▶ DIRECTIONS:
Skip the pictures and restate, word for word, the lines from the one containing "(152.93 s to 153.93 s)" to the end of the data below.

Stored data entries
◆ ◆ ◆
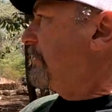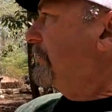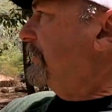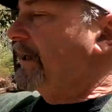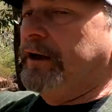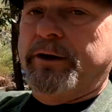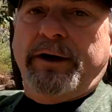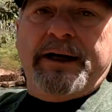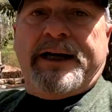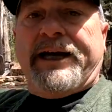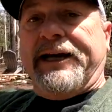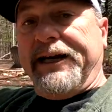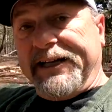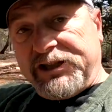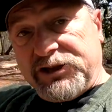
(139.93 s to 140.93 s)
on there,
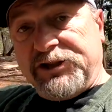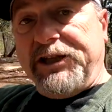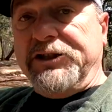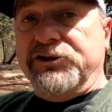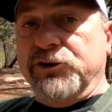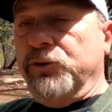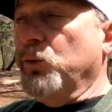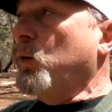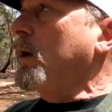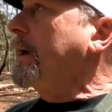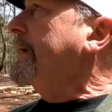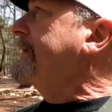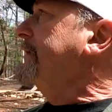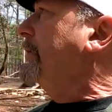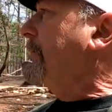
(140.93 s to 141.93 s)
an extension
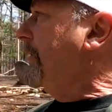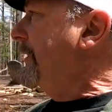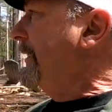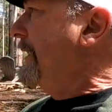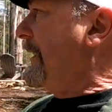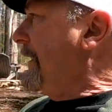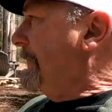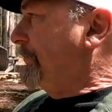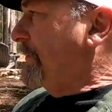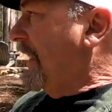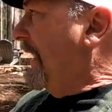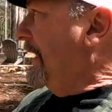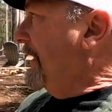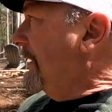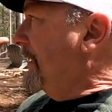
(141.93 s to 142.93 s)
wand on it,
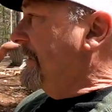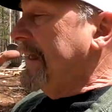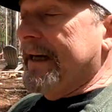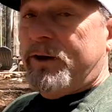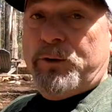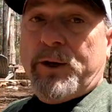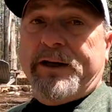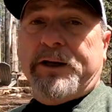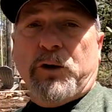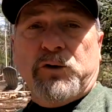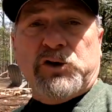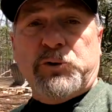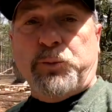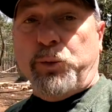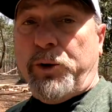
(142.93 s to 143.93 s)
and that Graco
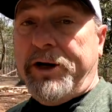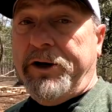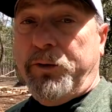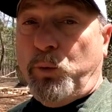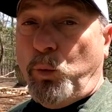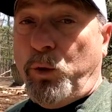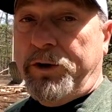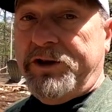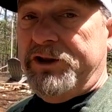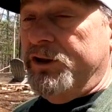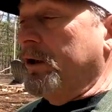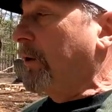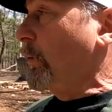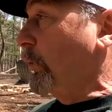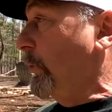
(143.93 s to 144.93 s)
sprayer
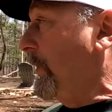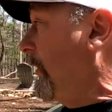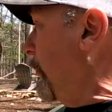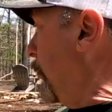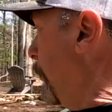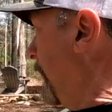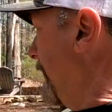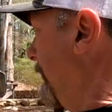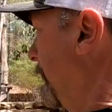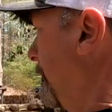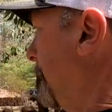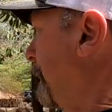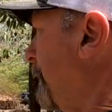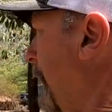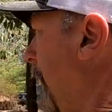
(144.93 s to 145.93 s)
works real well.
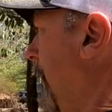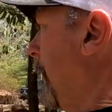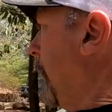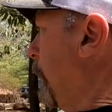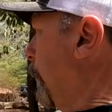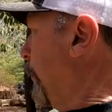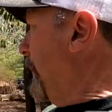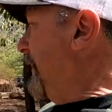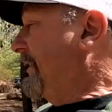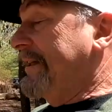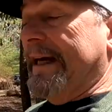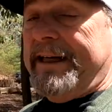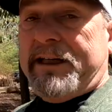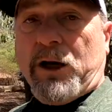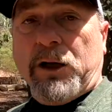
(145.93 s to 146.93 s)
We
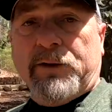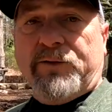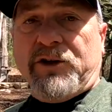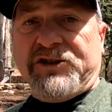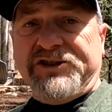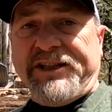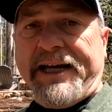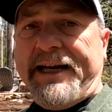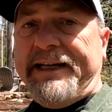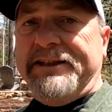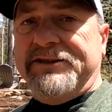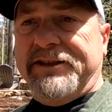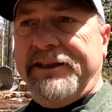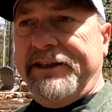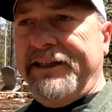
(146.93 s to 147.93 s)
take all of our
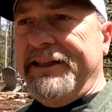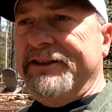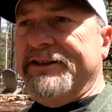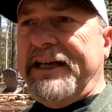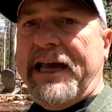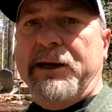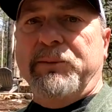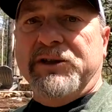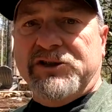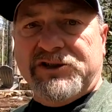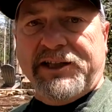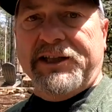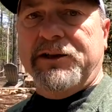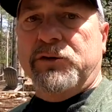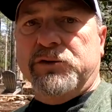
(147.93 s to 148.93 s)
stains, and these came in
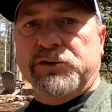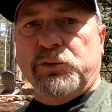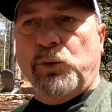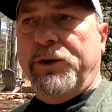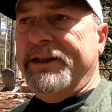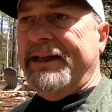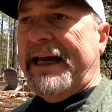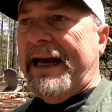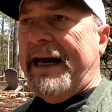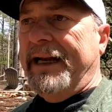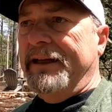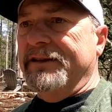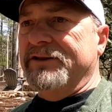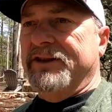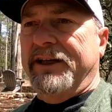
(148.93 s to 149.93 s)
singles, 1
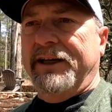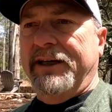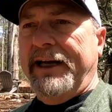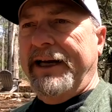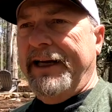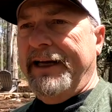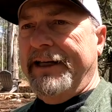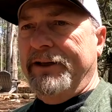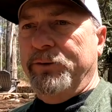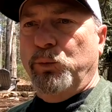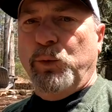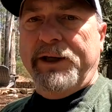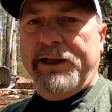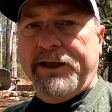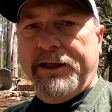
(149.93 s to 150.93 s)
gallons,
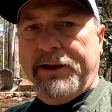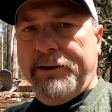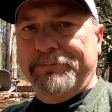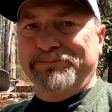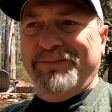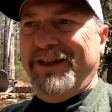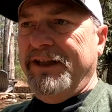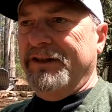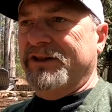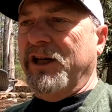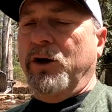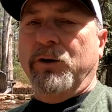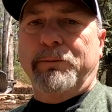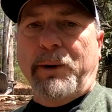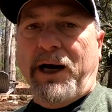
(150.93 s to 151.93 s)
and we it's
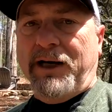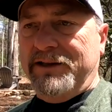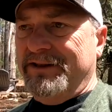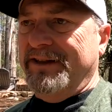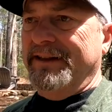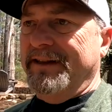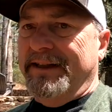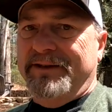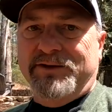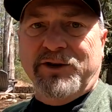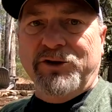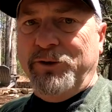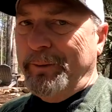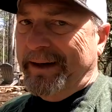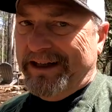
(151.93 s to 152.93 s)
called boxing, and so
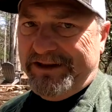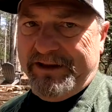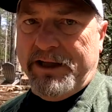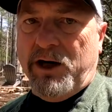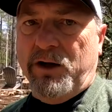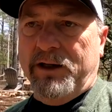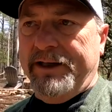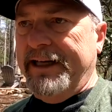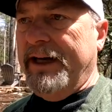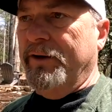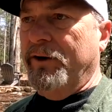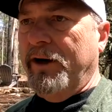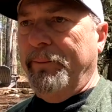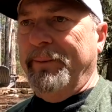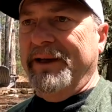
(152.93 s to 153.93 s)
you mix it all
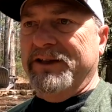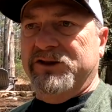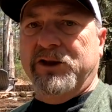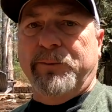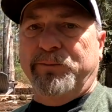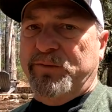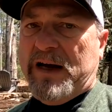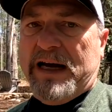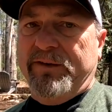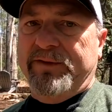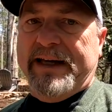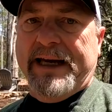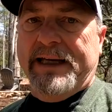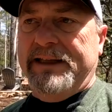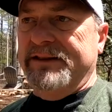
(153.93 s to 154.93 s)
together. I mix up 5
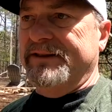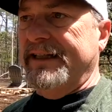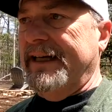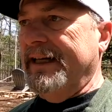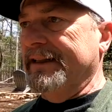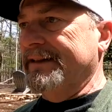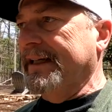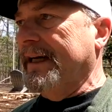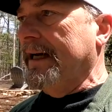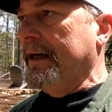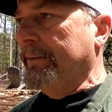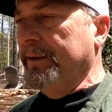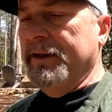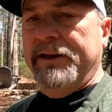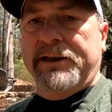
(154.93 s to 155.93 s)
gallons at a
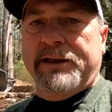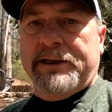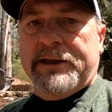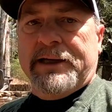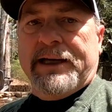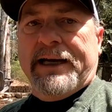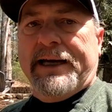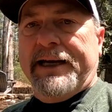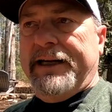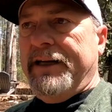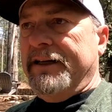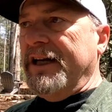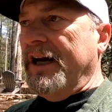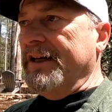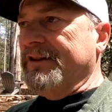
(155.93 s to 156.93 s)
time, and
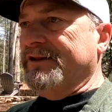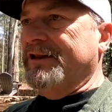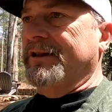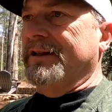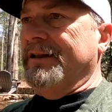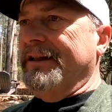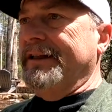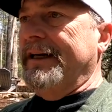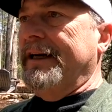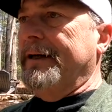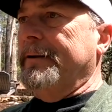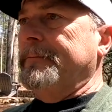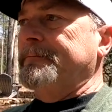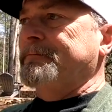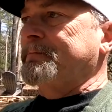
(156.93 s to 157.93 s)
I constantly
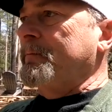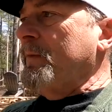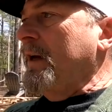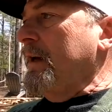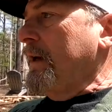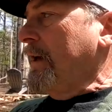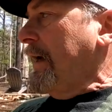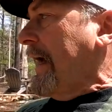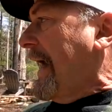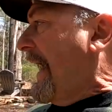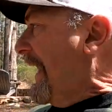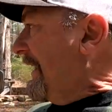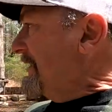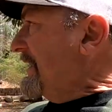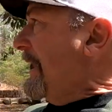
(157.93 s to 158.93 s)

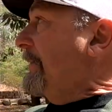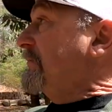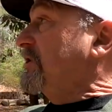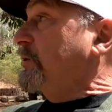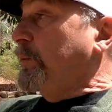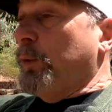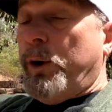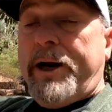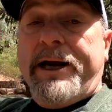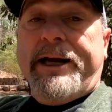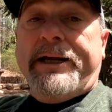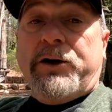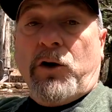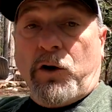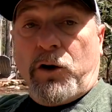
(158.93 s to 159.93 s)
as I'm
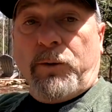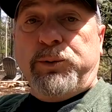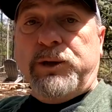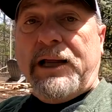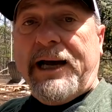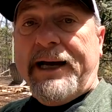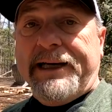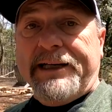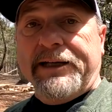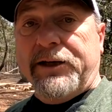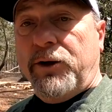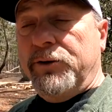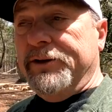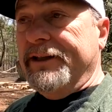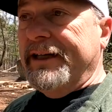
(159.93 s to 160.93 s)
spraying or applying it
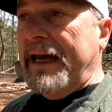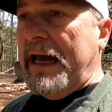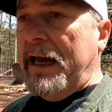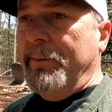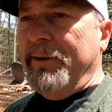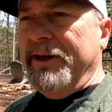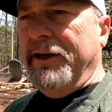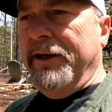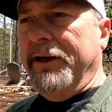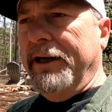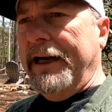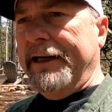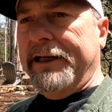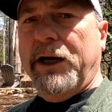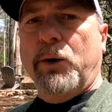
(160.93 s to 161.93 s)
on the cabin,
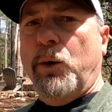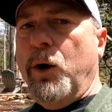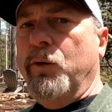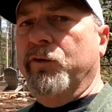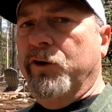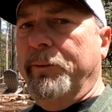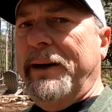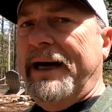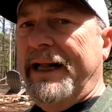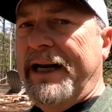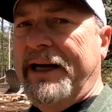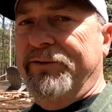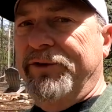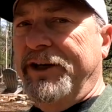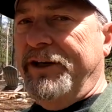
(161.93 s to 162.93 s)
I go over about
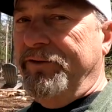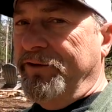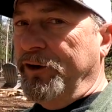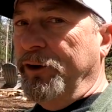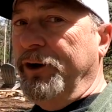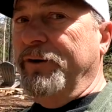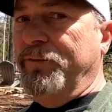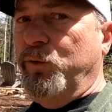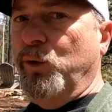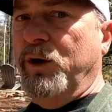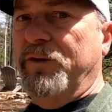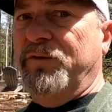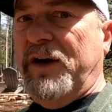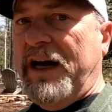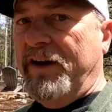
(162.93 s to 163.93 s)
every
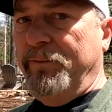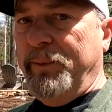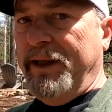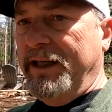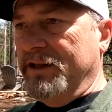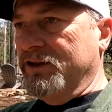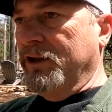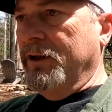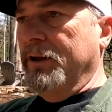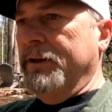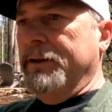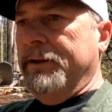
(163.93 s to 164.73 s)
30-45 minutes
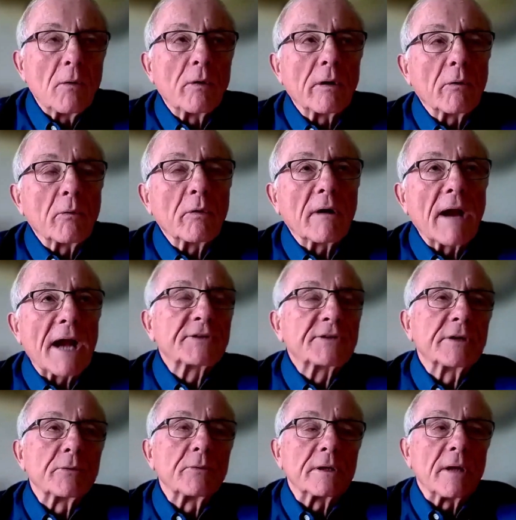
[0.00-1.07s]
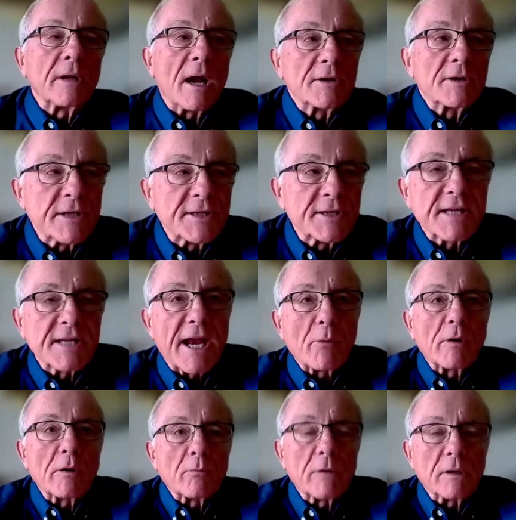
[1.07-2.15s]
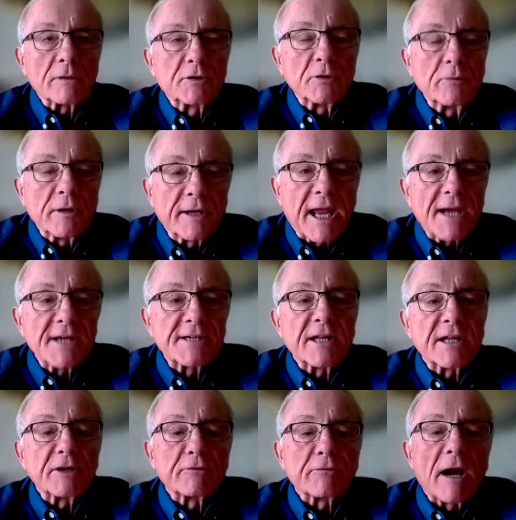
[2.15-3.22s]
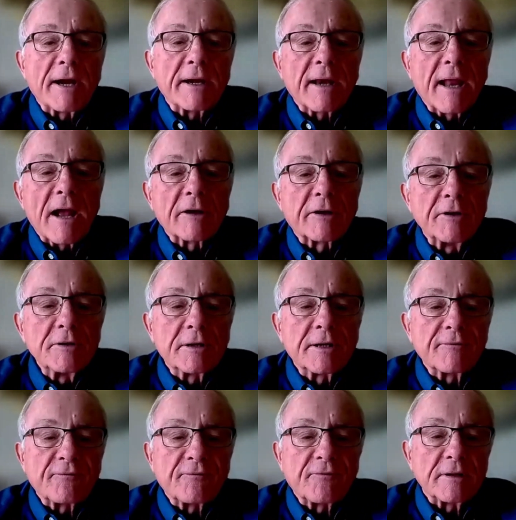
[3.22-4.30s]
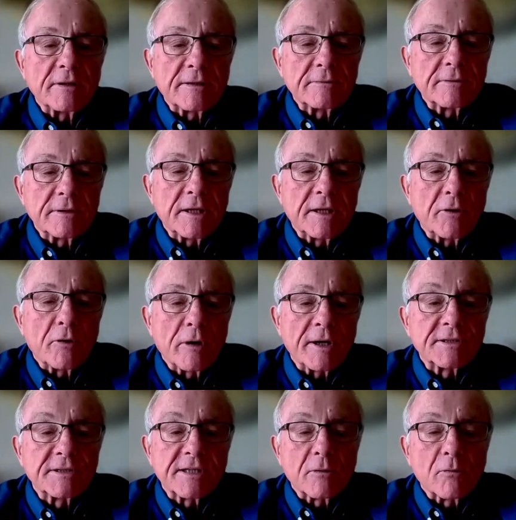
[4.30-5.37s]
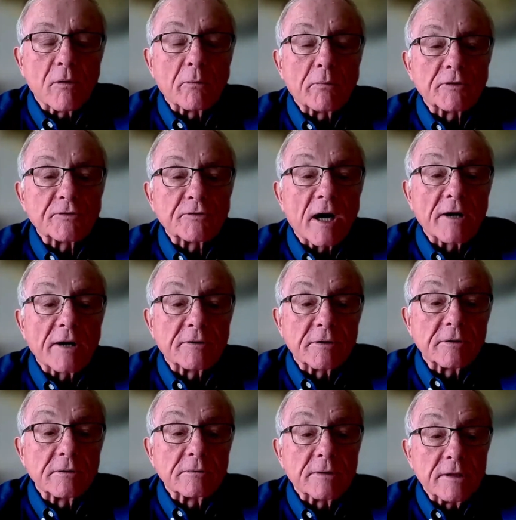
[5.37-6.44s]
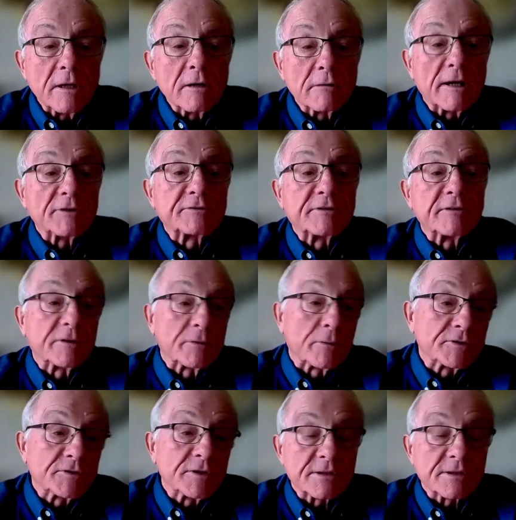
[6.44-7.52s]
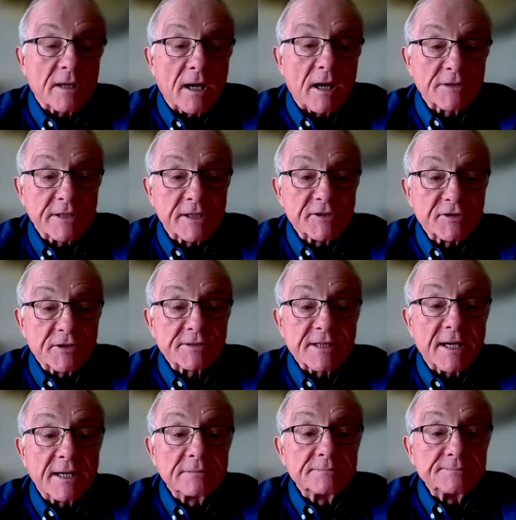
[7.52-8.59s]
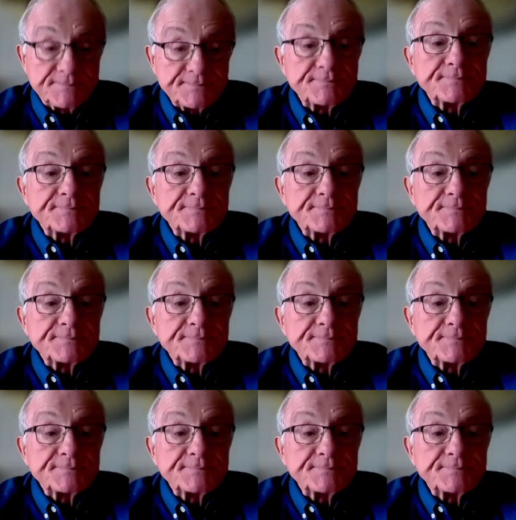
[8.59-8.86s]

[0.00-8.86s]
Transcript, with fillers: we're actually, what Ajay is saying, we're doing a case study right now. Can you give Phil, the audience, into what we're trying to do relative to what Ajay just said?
◆ ◆ ◆
▶ EXERCISE RESULT:
(152.93 s to 153.93 s)
you mix it all
(153.93 s to 154.93 s)
together. I mix up 5
(154.93 s to 155.93 s)
gallons at a
(155.93 s to 156.93 s)
time, and
(156.93 s to 157.93 s)
I constantly
(157.93 s to 158.93 s)

(158.93 s to 159.93 s)
as I'm
(159.93 s to 160.93 s)
spraying or applying it
(160.93 s to 161.93 s)
on the cabin,
(161.93 s to 162.93 s)
I go over about
(162.93 s to 163.93 s)
every
(163.93 s to 164.73 s)
30-45 minutes
[0.00-1.07s]
[1.07-2.15s]
[2.15-3.22s]
[3.22-4.30s]
[4.30-5.37s]
[5.37-6.44s]
[6.44-7.52s]
[7.52-8.59s]
[8.59-8.86s]

[0.00-8.86s]
Transcript, with fillers: we're actually, what Ajay is saying, we're doing a case study right now. Can you give Phil, the audience, into what we're trying to do relative to what Ajay just said?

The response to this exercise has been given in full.